EXERCISE INSTRUCTIONS ::
Please repeat the whole listing exactly, but leave the pictures out.

DATA EXTRACT Block Start

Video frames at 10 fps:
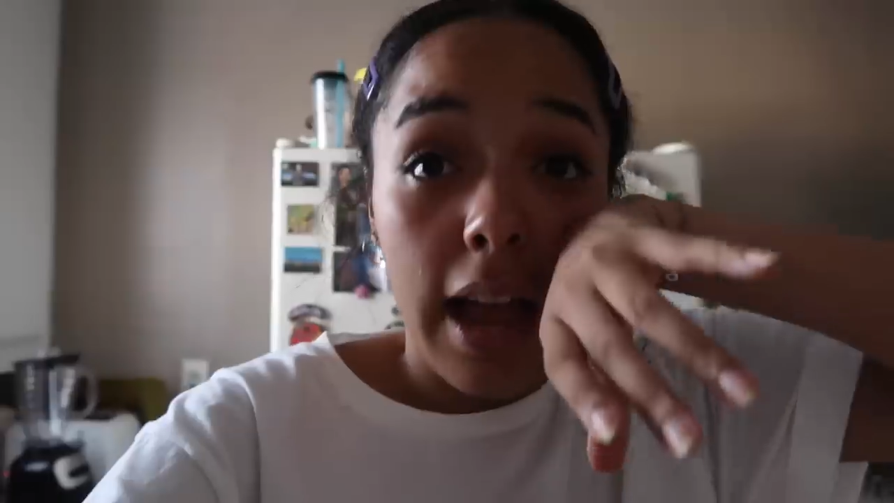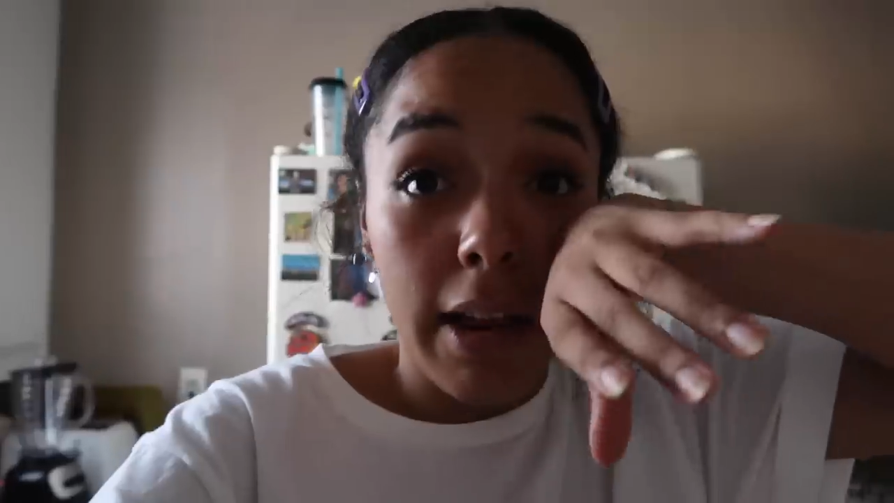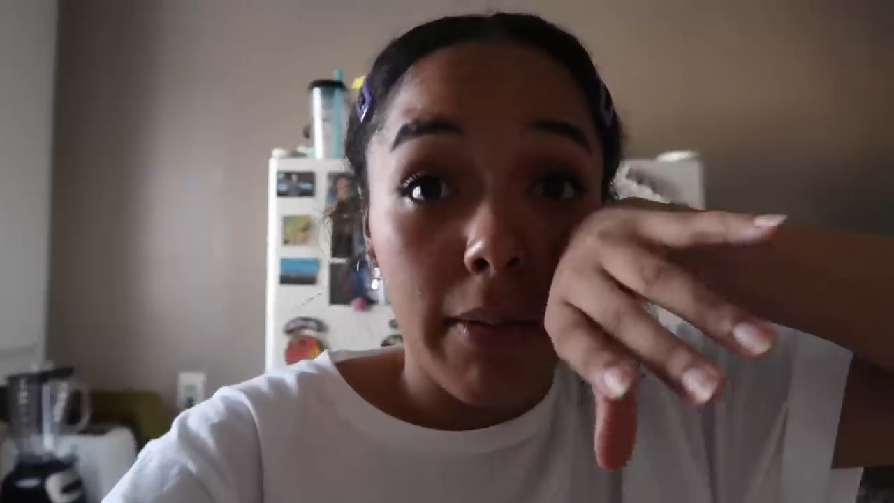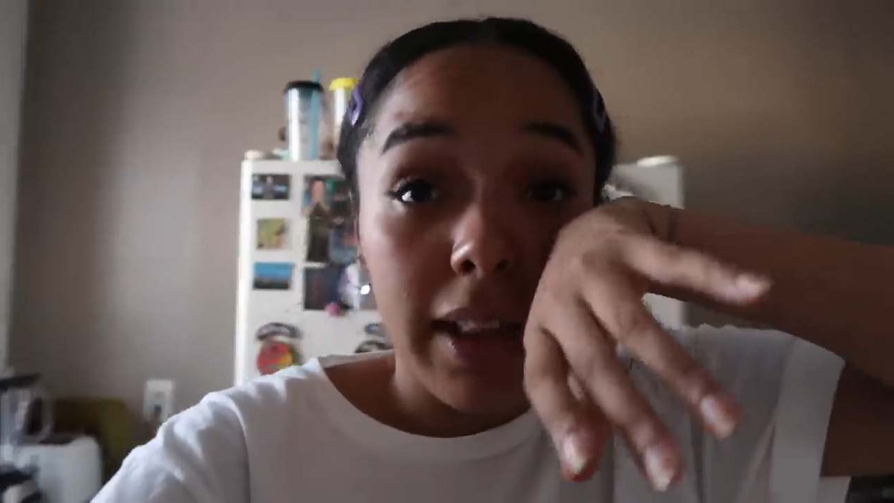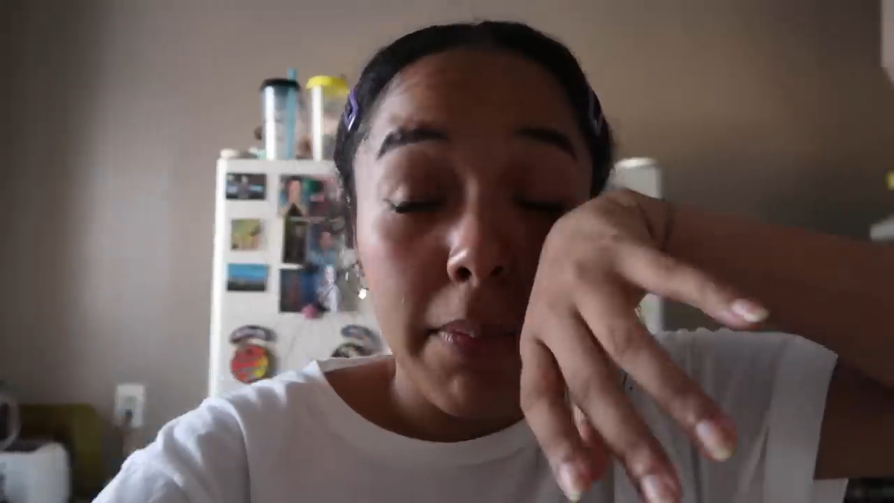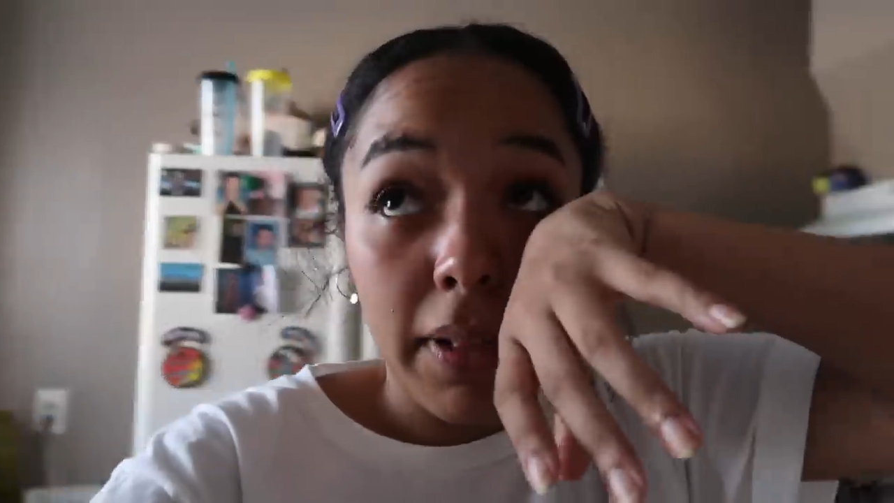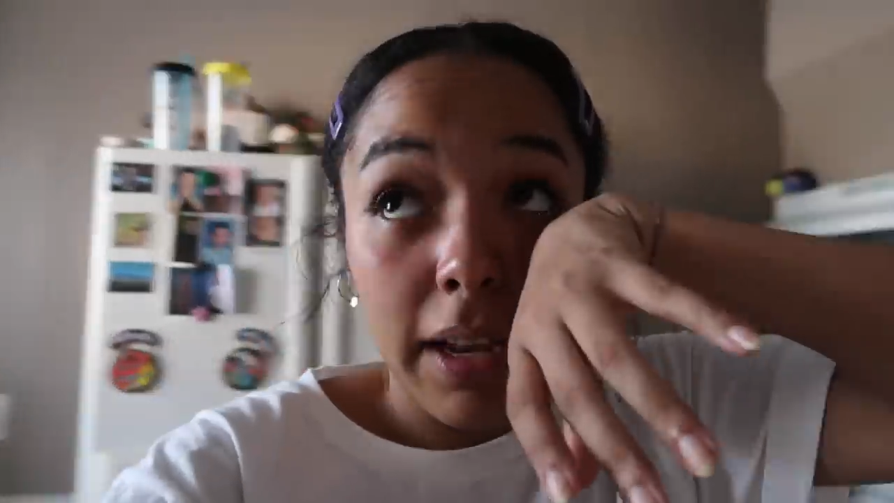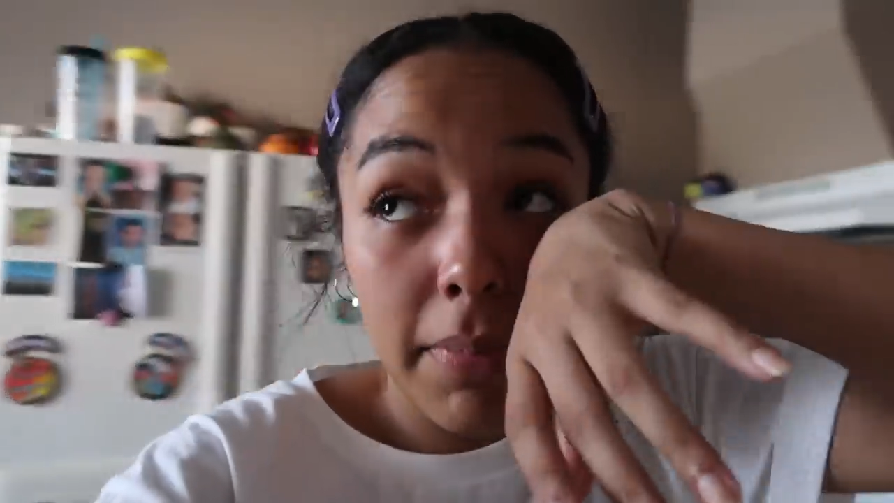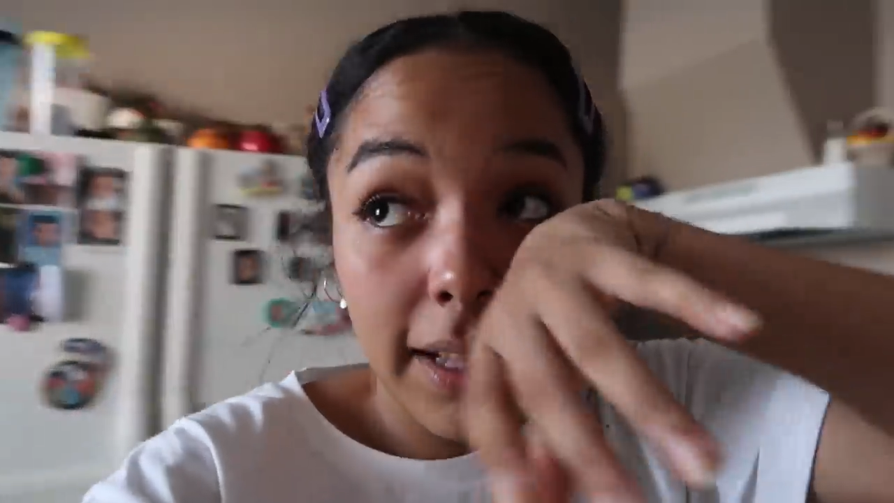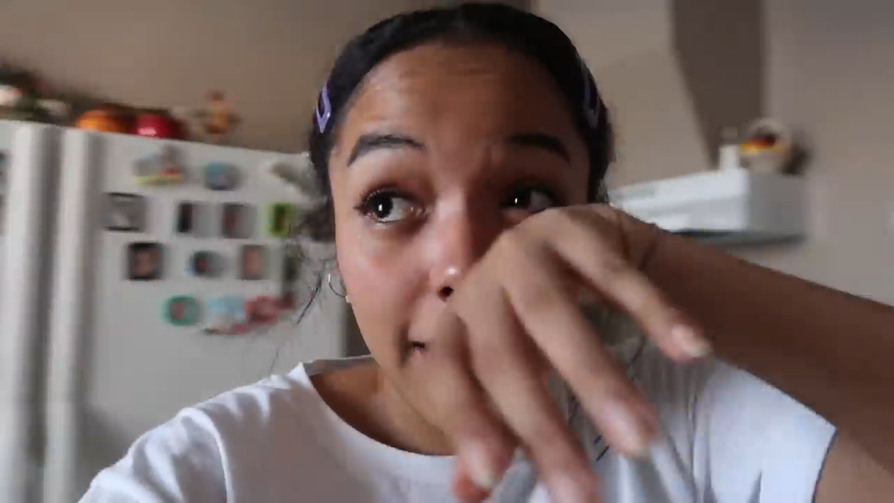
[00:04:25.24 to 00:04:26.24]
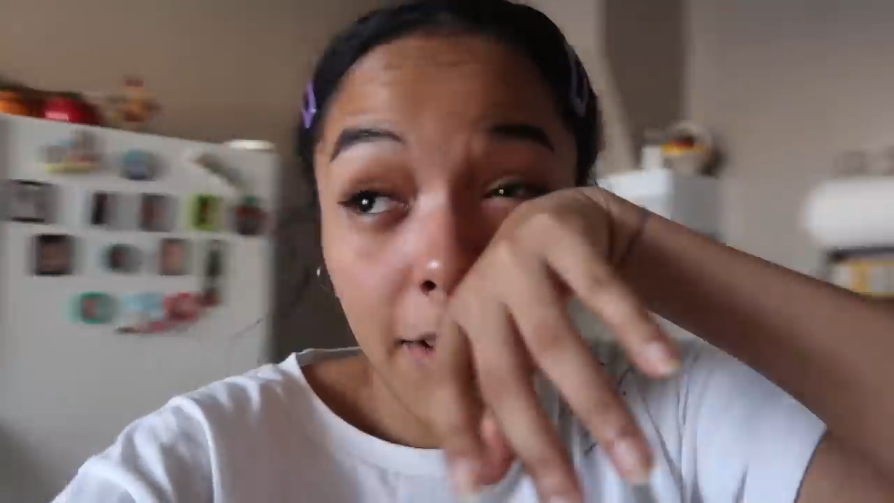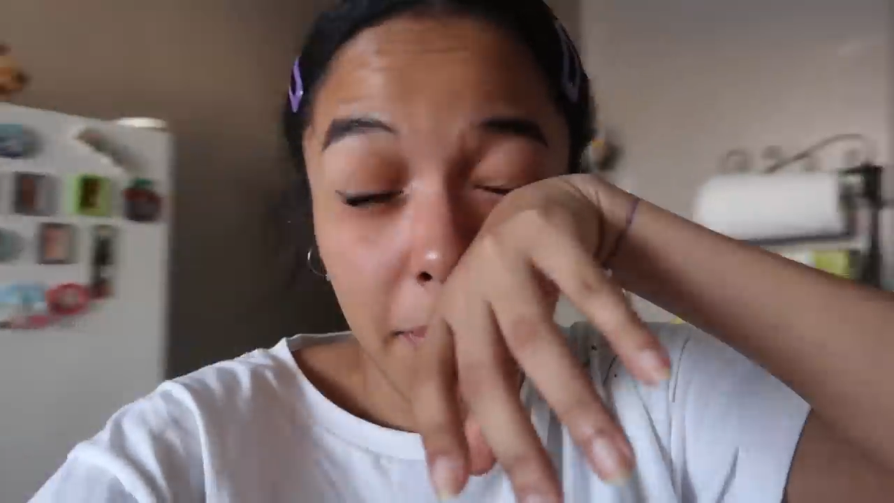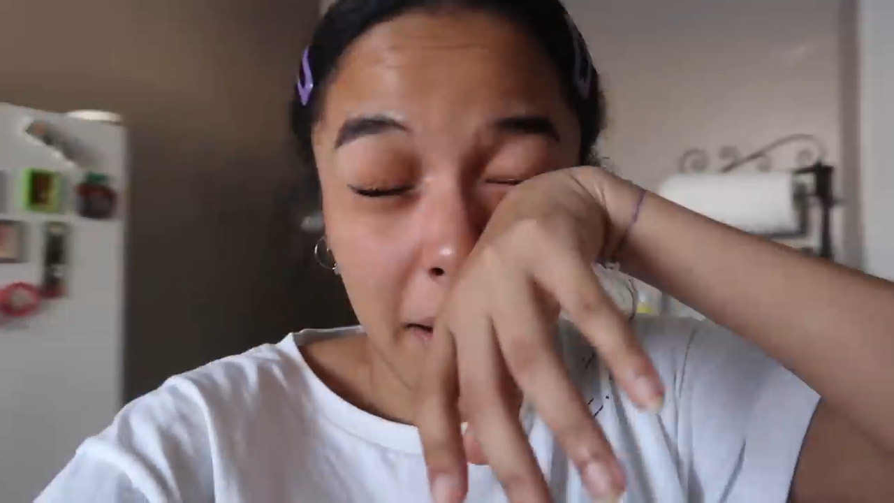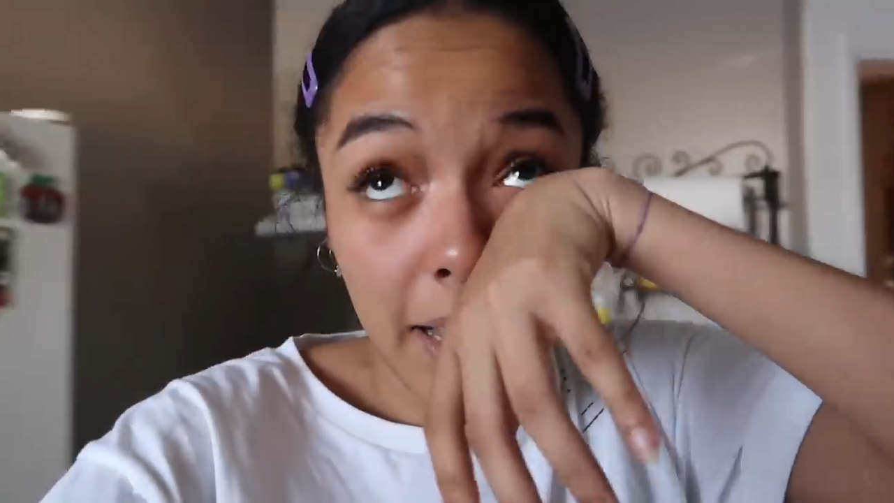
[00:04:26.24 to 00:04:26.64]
I really played myself by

DATA EXTRACT Block End

WRITTEN RESPONSE ::
Video frames at 10 fps:
[00:04:25.24 to 00:04:26.24]
[00:04:26.24 to 00:04:26.64]
I really played myself by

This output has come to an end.